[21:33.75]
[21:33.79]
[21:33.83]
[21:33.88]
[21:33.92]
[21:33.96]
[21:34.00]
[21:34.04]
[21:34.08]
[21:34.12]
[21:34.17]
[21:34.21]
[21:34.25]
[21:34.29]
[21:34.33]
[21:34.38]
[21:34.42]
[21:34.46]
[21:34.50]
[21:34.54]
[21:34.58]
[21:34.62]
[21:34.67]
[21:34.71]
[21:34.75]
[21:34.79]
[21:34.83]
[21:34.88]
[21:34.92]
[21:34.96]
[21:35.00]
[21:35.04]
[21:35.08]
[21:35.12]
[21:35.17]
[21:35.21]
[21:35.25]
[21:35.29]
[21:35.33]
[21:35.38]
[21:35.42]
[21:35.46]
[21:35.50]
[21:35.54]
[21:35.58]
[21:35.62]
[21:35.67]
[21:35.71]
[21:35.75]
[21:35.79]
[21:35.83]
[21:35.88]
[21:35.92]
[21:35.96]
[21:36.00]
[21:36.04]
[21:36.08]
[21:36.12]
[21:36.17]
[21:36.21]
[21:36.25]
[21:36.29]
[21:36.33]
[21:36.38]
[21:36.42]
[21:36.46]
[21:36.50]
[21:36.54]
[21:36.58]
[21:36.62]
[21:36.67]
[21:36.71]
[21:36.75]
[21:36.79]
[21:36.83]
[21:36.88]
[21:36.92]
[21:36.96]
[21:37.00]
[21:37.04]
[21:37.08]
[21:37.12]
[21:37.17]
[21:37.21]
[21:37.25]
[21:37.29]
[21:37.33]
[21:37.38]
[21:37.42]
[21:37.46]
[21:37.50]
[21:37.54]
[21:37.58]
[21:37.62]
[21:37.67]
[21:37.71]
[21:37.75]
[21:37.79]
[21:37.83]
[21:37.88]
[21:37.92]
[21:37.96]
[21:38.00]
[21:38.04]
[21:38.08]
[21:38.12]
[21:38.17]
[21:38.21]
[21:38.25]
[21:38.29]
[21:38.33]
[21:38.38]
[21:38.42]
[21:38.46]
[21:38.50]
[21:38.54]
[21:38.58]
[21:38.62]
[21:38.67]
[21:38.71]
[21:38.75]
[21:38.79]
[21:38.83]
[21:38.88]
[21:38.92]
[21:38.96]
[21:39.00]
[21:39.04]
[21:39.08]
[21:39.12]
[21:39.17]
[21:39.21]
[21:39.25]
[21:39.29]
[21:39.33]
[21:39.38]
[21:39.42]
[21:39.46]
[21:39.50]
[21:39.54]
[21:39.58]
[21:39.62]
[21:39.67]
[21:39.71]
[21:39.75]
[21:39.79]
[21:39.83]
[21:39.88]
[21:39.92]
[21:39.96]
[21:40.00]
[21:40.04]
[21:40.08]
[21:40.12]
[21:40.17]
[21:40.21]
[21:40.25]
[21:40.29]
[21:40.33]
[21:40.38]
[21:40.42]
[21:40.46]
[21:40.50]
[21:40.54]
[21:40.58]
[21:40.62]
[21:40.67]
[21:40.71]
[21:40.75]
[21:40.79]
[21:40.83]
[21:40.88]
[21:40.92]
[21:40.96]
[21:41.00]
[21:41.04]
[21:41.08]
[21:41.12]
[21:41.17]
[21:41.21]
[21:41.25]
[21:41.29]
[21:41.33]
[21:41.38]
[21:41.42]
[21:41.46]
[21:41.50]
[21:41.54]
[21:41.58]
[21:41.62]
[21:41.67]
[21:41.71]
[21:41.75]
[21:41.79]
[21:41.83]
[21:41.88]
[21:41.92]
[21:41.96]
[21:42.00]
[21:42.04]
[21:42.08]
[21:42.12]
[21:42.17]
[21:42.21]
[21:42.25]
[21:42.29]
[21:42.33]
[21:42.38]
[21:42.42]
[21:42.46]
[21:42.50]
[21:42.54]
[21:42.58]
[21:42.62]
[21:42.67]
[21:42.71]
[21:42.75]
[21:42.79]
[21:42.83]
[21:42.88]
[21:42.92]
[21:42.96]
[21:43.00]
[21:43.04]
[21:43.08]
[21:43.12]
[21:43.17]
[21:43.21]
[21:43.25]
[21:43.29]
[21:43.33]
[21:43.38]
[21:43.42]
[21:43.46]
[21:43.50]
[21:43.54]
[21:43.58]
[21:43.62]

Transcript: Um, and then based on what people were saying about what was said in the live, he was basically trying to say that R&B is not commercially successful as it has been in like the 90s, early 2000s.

WORK INSTRUCTIONS: Each line above should be duplicated without any alteration.

COMPLETED EXERCISE:
[21:33.75]
[21:33.79]
[21:33.83]
[21:33.88]
[21:33.92]
[21:33.96]
[21:34.00]
[21:34.04]
[21:34.08]
[21:34.12]
[21:34.17]
[21:34.21]
[21:34.25]
[21:34.29]
[21:34.33]
[21:34.38]
[21:34.42]
[21:34.46]
[21:34.50]
[21:34.54]
[21:34.58]
[21:34.62]
[21:34.67]
[21:34.71]
[21:34.75]
[21:34.79]
[21:34.83]
[21:34.88]
[21:34.92]
[21:34.96]
[21:35.00]
[21:35.04]
[21:35.08]
[21:35.12]
[21:35.17]
[21:35.21]
[21:35.25]
[21:35.29]
[21:35.33]
[21:35.38]
[21:35.42]
[21:35.46]
[21:35.50]
[21:35.54]
[21:35.58]
[21:35.62]
[21:35.67]
[21:35.71]
[21:35.75]
[21:35.79]
[21:35.83]
[21:35.88]
[21:35.92]
[21:35.96]
[21:36.00]
[21:36.04]
[21:36.08]
[21:36.12]
[21:36.17]
[21:36.21]
[21:36.25]
[21:36.29]
[21:36.33]
[21:36.38]
[21:36.42]
[21:36.46]
[21:36.50]
[21:36.54]
[21:36.58]
[21:36.62]
[21:36.67]
[21:36.71]
[21:36.75]
[21:36.79]
[21:36.83]
[21:36.88]
[21:36.92]
[21:36.96]
[21:37.00]
[21:37.04]
[21:37.08]
[21:37.12]
[21:37.17]
[21:37.21]
[21:37.25]
[21:37.29]
[21:37.33]
[21:37.38]
[21:37.42]
[21:37.46]
[21:37.50]
[21:37.54]
[21:37.58]
[21:37.62]
[21:37.67]
[21:37.71]
[21:37.75]
[21:37.79]
[21:37.83]
[21:37.88]
[21:37.92]
[21:37.96]
[21:38.00]
[21:38.04]
[21:38.08]
[21:38.12]
[21:38.17]
[21:38.21]
[21:38.25]
[21:38.29]
[21:38.33]
[21:38.38]
[21:38.42]
[21:38.46]
[21:38.50]
[21:38.54]
[21:38.58]
[21:38.62]
[21:38.67]
[21:38.71]
[21:38.75]
[21:38.79]
[21:38.83]
[21:38.88]
[21:38.92]
[21:38.96]
[21:39.00]
[21:39.04]
[21:39.08]
[21:39.12]
[21:39.17]
[21:39.21]
[21:39.25]
[21:39.29]
[21:39.33]
[21:39.38]
[21:39.42]
[21:39.46]
[21:39.50]
[21:39.54]
[21:39.58]
[21:39.62]
[21:39.67]
[21:39.71]
[21:39.75]
[21:39.79]
[21:39.83]
[21:39.88]
[21:39.92]
[21:39.96]
[21:40.00]
[21:40.04]
[21:40.08]
[21:40.12]
[21:40.17]
[21:40.21]
[21:40.25]
[21:40.29]
[21:40.33]
[21:40.38]
[21:40.42]
[21:40.46]
[21:40.50]
[21:40.54]
[21:40.58]
[21:40.62]
[21:40.67]
[21:40.71]
[21:40.75]
[21:40.79]
[21:40.83]
[21:40.88]
[21:40.92]
[21:40.96]
[21:41.00]
[21:41.04]
[21:41.08]
[21:41.12]
[21:41.17]
[21:41.21]
[21:41.25]
[21:41.29]
[21:41.33]
[21:41.38]
[21:41.42]
[21:41.46]
[21:41.50]
[21:41.54]
[21:41.58]
[21:41.62]
[21:41.67]
[21:41.71]
[21:41.75]
[21:41.79]
[21:41.83]
[21:41.88]
[21:41.92]
[21:41.96]
[21:42.00]
[21:42.04]
[21:42.08]
[21:42.12]
[21:42.17]
[21:42.21]
[21:42.25]
[21:42.29]
[21:42.33]
[21:42.38]
[21:42.42]
[21:42.46]
[21:42.50]
[21:42.54]
[21:42.58]
[21:42.62]
[21:42.67]
[21:42.71]
[21:42.75]
[21:42.79]
[21:42.83]
[21:42.88]
[21:42.92]
[21:42.96]
[21:43.00]
[21:43.04]
[21:43.08]
[21:43.12]
[21:43.17]
[21:43.21]
[21:43.25]
[21:43.29]
[21:43.33]
[21:43.38]
[21:43.42]
[21:43.46]
[21:43.50]
[21:43.54]
[21:43.58]
[21:43.62]

Transcript: Um, and then based on what people were saying about what was said in the live, he was basically trying to say that R&B is not commercially successful as it has been in like the 90s, early 2000s.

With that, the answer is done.